Thursday, December 26, 2013

On Digital Citizenship: A Digital Footprint Lesson

I teach a class called, "Intro to Computers" which has both high school and dual enrollment (college + high school) sections. This term I was teaching the high school only section and I wanted to find a way to talk about digital footprints without be preachy. I wanted for kids to be aware of the mark they are leaving on the world.

I sought volunteers via my own Facebook and was overwhelmed by how awesome my online friends are. I had many more than I could use in the time allotted. I chose three college students (two the kids might know and one they didn't), two authors and a few educators.

The students were asked to look at the Tweets WITHOUT reading the profile (which I realize is hard to do). I asked them to describe the person with five characteristics based solely on their tweets. The results were amazing. 

The students then decided if they would hire the person (again, based on their tweets) for a variety of jobs and to give rationale (quoting actual tweets). The potential jobs were teacher, principal, and grocery store clerk. I also asked if they would buy the person's book if they were an author of children's books. Again, the results were amazing.

Finally, I took screen shots of tweets (and retweets) from the Twitter timelines of students in the class, obscuring the names, and we pretended that this was a fictional person named, "Brenda Bunch." (The associate in the room at the time is named Brenda). This proved to be the greatest lesson of them all. Here are some words the students used to describe "Brenda Bunch": "self centered, un caring, uncreative,un prepaired, not smart, likes to share her opinion, doesn't really care what people think, mean, demanding, likes the weekend, depressed, She is very innaproprate and uses vulgar language."

I asked students to email me their thoughts, I received this from one student, "Before I started this project I seriously thought it was pointless and I would get nothing out of it. After working on the project for a class period, and viewing peoples profiles it made me realize tweeting one bad word can make you look like a very bad person. If someone tweets something about someone, subtweets them, says a bad word, or is a very negative person it can make them look bad. After finishing this project it made me realize to never be negative on twitter or say anything bad because this could effect you in your future while getting a job, and people reviewing your profile before hiring you for a job."

To take the lesson one step further, I asked a friend in college admissions at a local University to look at the "Brenda Bunch" tweets and to see what possible repercussions a student could face, she noted that several tweets would disqualify "Brenda" for scholarships.
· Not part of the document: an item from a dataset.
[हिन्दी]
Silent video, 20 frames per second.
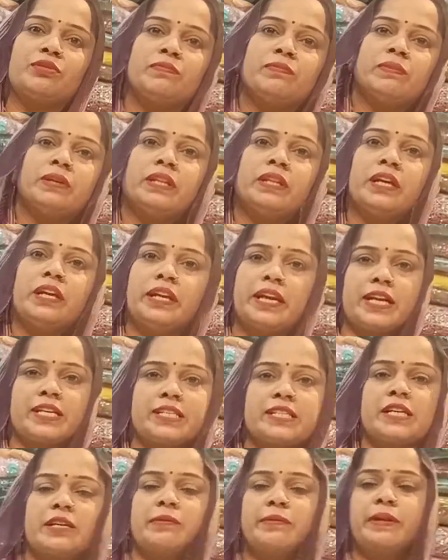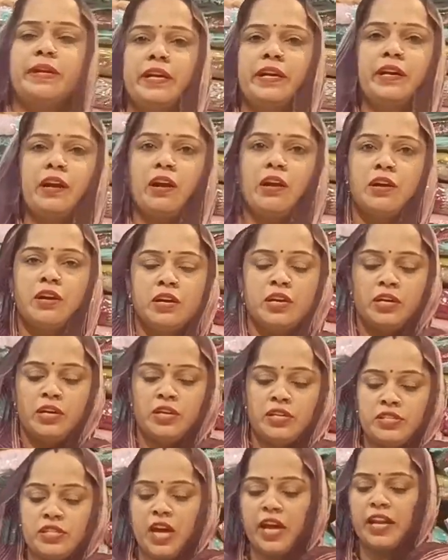उसमें थ्री एक्सएल भी रहेगा
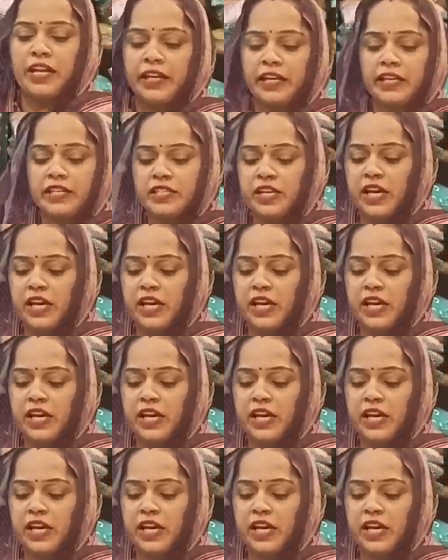सारे के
About one retweet, she wrote, "sounds like there are some mental health issues...might be flagged as a student to watch when they enter college"

We then talked about this project in class and it was an eye-opening discussion. I've long been concerned about the idea that kids don't see what they retweet as a reflection on them. One of the college students is one of the smartest people I know, and he was described as not being very smart. I shared with the students what I knew to be true about the people we profiled.

I also shared that an awesome author, Samantha Berger, wrote this on Facebook:
which came at the perfect time. I'm always nudging my students on Twitter about the types of things they are saying. Reading this post reminded me that I was once a teenager and I would have torn up social media. All of my nudging, and the point of this lesson, is not judgment, but just a wakeup call.

I myself have used Twitter to snark. Most of the time, I have removed the Tweets (which I know doesn't remove them from the world). It's important that we all take a look at our footprint and readjust our sails. 

Do I think that this lesson will change the way these kids tweet?? No, not all of them. But if it gives them pause before they hit send, then I think it had the desired effect.